School of Computer Science and Information Security, Guilin University of Electronic Technology, Guilin 541004, China.
Brief Bioinform. 2024 May 23;25(4). doi: 10.1093/bib/bbae330.
Mechanisms of protein-DNA interactions are involved in a wide range of biological activities and processes. Accurately identifying binding sites between proteins and DNA is crucial for analyzing genetic material, exploring protein functions, and designing novel drugs. In recent years, several computational methods have been proposed as alternatives to time-consuming and expensive traditional experiments. However, accurately predicting protein-DNA binding sites still remains a challenge. Existing computational methods often rely on handcrafted features and a single-model architecture, leaving room for improvement. We propose a novel computational method, called EGPDI, based on multi-view graph embedding fusion. This approach involves the integration of Equivariant Graph Neural Networks (EGNN) and Graph Convolutional Networks II (GCNII), independently configured to profoundly mine the global and local node embedding representations. An advanced gated multi-head attention mechanism is subsequently employed to capture the attention weights of the dual embedding representations, thereby facilitating the integration of node features. Besides, extra node features from protein language models are introduced to provide more structural information. To our knowledge, this is the first time that multi-view graph embedding fusion has been applied to the task of protein-DNA binding site prediction. The results of five-fold cross-validation and independent testing demonstrate that EGPDI outperforms state-of-the-art methods. Further comparative experiments and case studies also verify the superiority and generalization ability of EGPDI.
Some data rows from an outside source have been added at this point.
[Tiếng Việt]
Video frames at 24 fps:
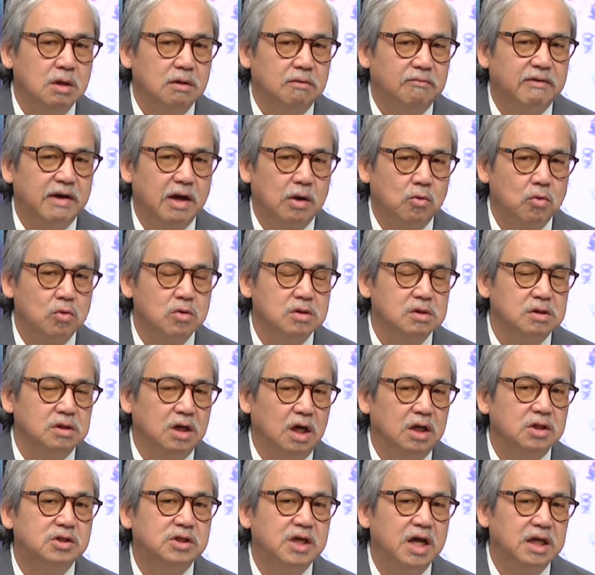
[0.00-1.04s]
vai của người
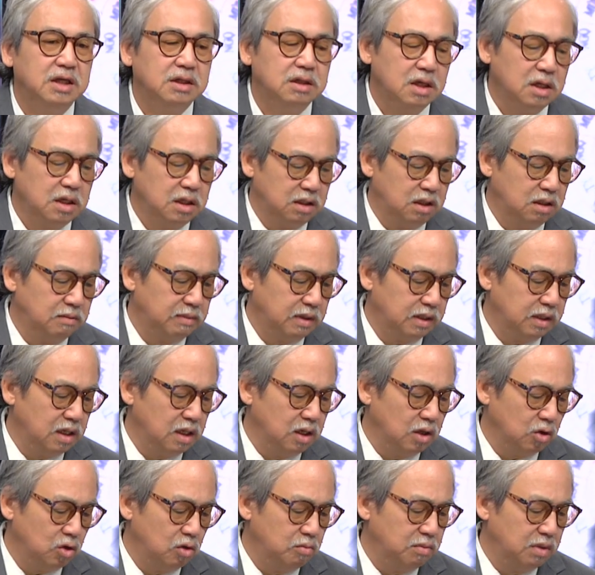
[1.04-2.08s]
ở trên nhưng mà
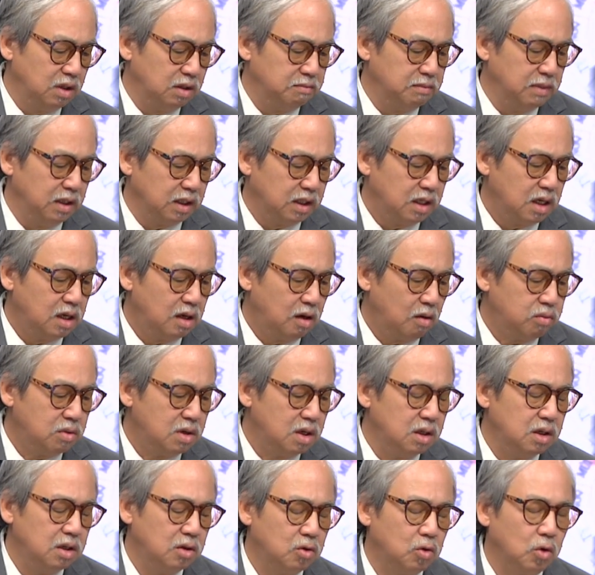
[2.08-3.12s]
đời của mình bị cái khốc
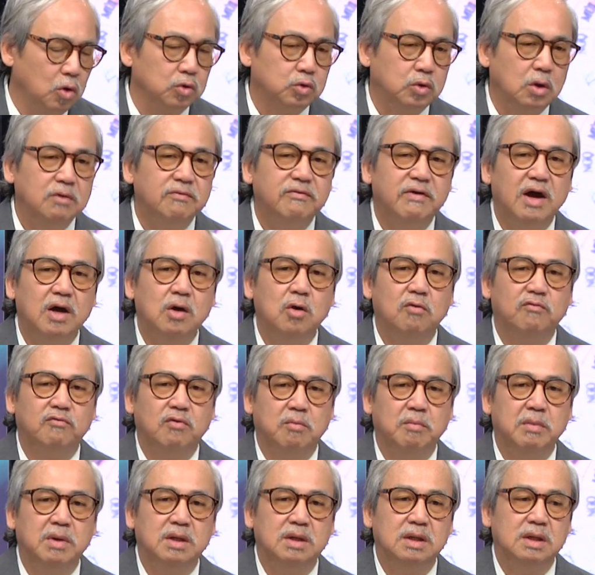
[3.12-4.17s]
hư của tuế phá ngô
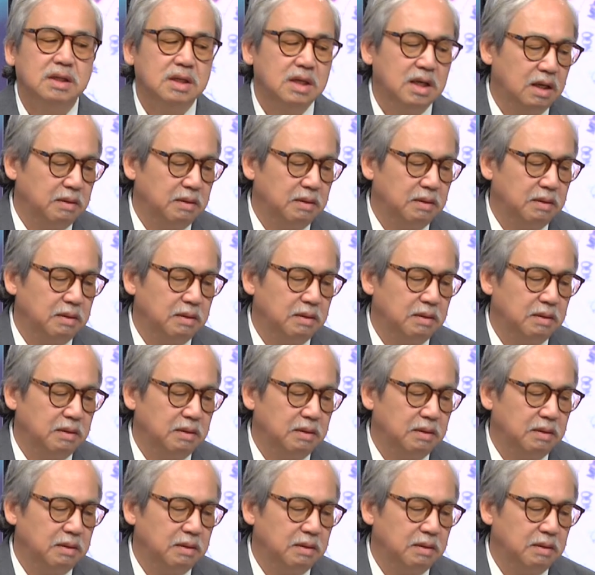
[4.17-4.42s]
phục binh đó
蛋白质 - DNA 相互作用的机制涉及广泛的生物活性和过程。准确识别蛋白质和 DNA 之间的结合位点对于分析遗传物质、探索蛋白质功能和设计新型药物至关重要。近年来,已经提出了几种计算方法来替代耗时且昂贵的传统实验。然而,准确预测蛋白质 - DNA 结合位点仍然是一个挑战。现有的计算方法通常依赖于手工制作的特征和单一模型架构,还有改进的空间。我们提出了一种名为 EGPDI 的新的计算方法,它基于多视图图嵌入融合。该方法涉及等变图神经网络 (EGNN) 和图卷积网络 II (GCNII) 的集成,它们分别进行配置,以深入挖掘全局和局部节点嵌入表示。然后,采用先进的门控多头注意机制来捕获双嵌入表示的注意力权重,从而促进节点特征的融合。此外,还引入了来自蛋白质语言模型的额外节点特征,以提供更多的结构信息。据我们所知,这是多视图图嵌入融合首次应用于蛋白质 - DNA 结合位点预测任务。五重交叉验证和独立测试的结果表明,EGPDI 优于最先进的方法。进一步的对比实验和案例研究也验证了 EGPDI 的优越性和泛化能力。